Dr Debashis Chatterjee raises four points, regarding my commentary on Amit Ranjan Basu's article on ‘Historicizing Indian Psychiatry’,1 while doing so, he misses some of the basic issues. I would briefly reply the same:

  1. One of the basic observation in my article was that the early establishment of mental hospitals in the Indian subcontinent reflected2 the need and demand of ‘European patients’ and to manage and treat Englishmen and Indian Sepoyees employed by the British East India Company.
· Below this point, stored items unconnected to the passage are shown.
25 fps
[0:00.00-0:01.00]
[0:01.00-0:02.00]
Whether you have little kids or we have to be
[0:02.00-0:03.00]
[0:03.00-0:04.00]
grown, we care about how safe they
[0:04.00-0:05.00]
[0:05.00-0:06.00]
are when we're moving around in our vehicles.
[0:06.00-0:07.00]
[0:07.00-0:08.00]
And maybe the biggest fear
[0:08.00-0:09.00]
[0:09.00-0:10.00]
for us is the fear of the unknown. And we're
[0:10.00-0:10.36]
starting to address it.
The location of the first hospitals, were in proximity, where the battles were fought.
  2. Secondly, his view that ‘Indian civilization and Ayurveda’ is not antedated but ‘post-Alexander’ and is a product of Greek civilization is possibly based on the source of his information and probably based on colonialistic viewpoint. The study of history is not simply a restoration of the past events but is also its proper evaluation in a most objective manner. This is a challenging task, as there is no authentic source book of ancient Indian civilization. We greatly depend on the observations written by western writers, guided by different approaches, viz. (a) the orientalist, viewpoint, (b) the administrative perceptions, and (c) the missionary writers approach, and also (d) by communist writers' perception. Any objective reconstruction of the history of civilization may take different paths and different conclusions. This viewpoint is beautifully illustrated by the two radically different forms taken by two group of writers are: one, the History of mankind published by UNESCO and second the series published by the Columbia University Press under the title Introduction to Oriental Civilizations.
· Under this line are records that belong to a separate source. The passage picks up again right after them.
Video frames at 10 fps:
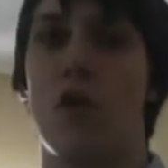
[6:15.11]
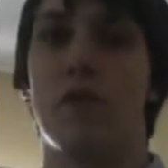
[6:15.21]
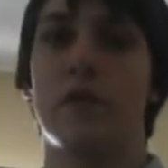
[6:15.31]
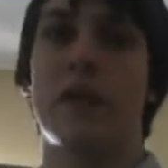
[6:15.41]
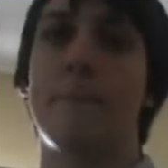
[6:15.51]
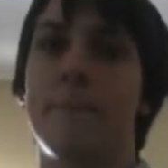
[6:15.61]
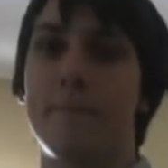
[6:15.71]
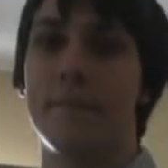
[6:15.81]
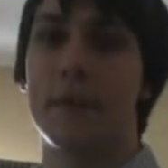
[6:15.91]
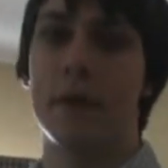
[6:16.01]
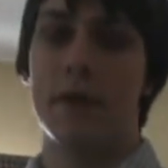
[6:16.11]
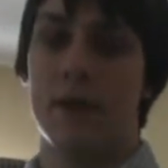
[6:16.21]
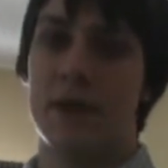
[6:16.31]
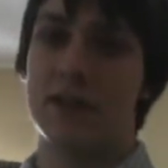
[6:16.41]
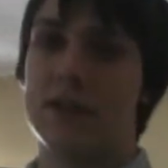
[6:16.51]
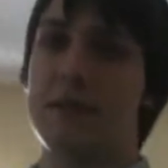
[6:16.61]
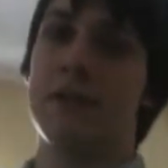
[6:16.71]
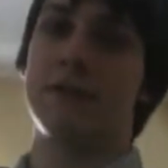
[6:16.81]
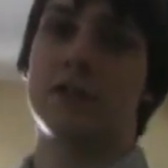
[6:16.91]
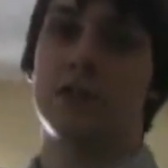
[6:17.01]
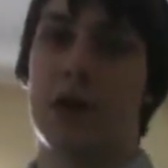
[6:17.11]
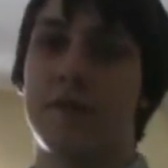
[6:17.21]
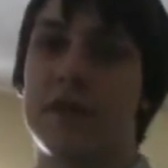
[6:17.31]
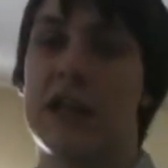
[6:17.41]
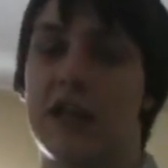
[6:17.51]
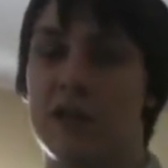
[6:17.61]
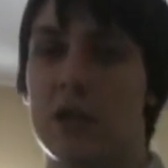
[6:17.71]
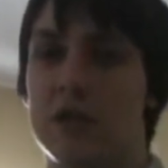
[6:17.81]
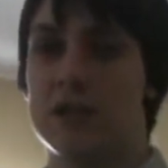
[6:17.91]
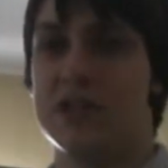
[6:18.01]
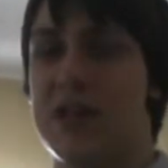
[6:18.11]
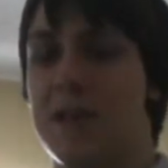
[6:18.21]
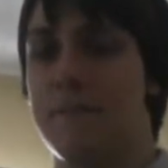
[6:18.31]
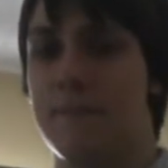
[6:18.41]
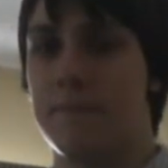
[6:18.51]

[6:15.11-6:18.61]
over them, and then some even starved to death during this time.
    The Ayurveda is believed to be upveda or a branch of Atharvaveda, in this we find ample references to the medicine, principles of treatment and descriptions of the different parts and organs of the human body, and the time is calculated as one to two thousand years before Christ. The exact time of Atreya and Sushruta who contributed richly to Ayurveda can not be definitely fixed in the absence of necessary evidence but there is a general inference that Atreya belonged to the 6th or 7th century BC. These periods are agreed to, as there is material available for fixing the time of Lord Buddha, who was born in 557 BC and in the literature of that time there is reference to two great Indian universities one at Kasi and another in Takshashila where Ayurveda was taught. This helps us to fix the time of Ayurveda.
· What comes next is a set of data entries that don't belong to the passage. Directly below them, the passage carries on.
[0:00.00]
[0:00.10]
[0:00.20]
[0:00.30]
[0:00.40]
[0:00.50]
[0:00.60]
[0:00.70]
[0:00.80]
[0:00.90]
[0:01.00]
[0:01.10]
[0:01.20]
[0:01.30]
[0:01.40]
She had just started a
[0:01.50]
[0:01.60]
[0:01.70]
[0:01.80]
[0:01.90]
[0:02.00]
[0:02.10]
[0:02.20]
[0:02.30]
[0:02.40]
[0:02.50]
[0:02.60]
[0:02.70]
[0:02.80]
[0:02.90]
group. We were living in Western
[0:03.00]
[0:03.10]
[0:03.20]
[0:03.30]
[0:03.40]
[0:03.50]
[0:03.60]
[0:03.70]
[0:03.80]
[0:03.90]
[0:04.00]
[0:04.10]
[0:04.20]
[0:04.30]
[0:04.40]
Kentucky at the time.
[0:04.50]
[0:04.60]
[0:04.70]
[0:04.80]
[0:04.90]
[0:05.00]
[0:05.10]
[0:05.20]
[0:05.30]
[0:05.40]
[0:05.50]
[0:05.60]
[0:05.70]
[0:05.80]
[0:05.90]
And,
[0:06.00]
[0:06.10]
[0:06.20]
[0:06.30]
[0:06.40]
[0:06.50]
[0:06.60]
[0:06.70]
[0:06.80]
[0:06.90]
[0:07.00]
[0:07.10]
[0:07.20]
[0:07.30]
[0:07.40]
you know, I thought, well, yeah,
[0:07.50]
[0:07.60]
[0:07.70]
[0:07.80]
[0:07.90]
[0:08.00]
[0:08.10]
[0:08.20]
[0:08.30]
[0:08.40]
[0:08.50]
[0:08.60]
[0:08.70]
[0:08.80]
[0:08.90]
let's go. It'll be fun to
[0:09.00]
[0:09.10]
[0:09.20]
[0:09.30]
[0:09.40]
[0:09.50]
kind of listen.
  3. Thirdly, there is rich evidence regarding the multitude of psychotherapeutic theories and practices, in vogue in ancient India. Due to paucity of space, I would mention only about Mantra vidya. Mantra vidya is a major, self-sufficient and independent method of Indian psychotherapy and it is one of the oldest methods. Mantra is related to manas or mind. Mantra may be in the form of coherent words or single letters, arranged in a certain order. It is not only a conjoined word but a particular sound body of consciousness with a definite meaning and energy in itself. According to some, it is the sound body, a power charged with the intense vibrations of the spiritual personality of the creator or the seer of the mantra. This therapy is in usage since vedic times and is a valuable tool, which is practiced widely in India.
    Mantra are of two types
    • Vedic mantra and
    • Tantric mantra
    The vedic mantras are older and derived from vedas are longer and have a meaning while tantric mantras are of later origin and are used for japa (repetition) and for keeping with oneself in the form of yantra.
  4. Similarly, various techniques of ‘suggestion’ were used in ancient India, when mesmerism was popular in Europe, it was an Indian priest Abba de Faria, a Hindu Brahmin from Goa, who later converted to Christianity and challenged Mesmer and explained the mechanism of ‘mesmerism’ on the doctrine of suggestion. Dr Egas Moniz, a nobel laureate has written a biography on Abba de Faria. Much later, an English doctor James Esdale, who operated with the help of hypnosis in one of the hospitals in Calcutta. Similarly the practice of introspection and autosuggestion techniques were in practice. It is well documented that Buddha did various meditative practices and underwent ascetic austeries and practiced the highest contemplation before giving his first sermons in Sarnath. The practice of introspection and autosuggestion techniques are still followed in Japan, such as Nakian therapy,3 a type of psychotherapy based on introspection and self-reflection or Buddhism Principles.
  5. The philosophy of yoga, propounded by Patanjali 500 BC, clearly mentions about the spiritual component and selfrealization and individual salvation. The concept of spirituality is certainly not a post-colonial construct.

REFERENCES

1. Sharma S. Psychiatry, colonialism and Indian civilization: A historical appraisal. Indian J Psychiatry. 2006;48:109–12. [PMC free article] [PubMed]
2. Basu AR. Historicizing Indian Psychiatry [Viewpoint] Indian J Psychiatry. 2005;47:126–9. [PMC free article] [PubMed]
3. Nakamuri Kei. The History of Psychotherapy in Japan. Int Medical Journal. 2006;13:13.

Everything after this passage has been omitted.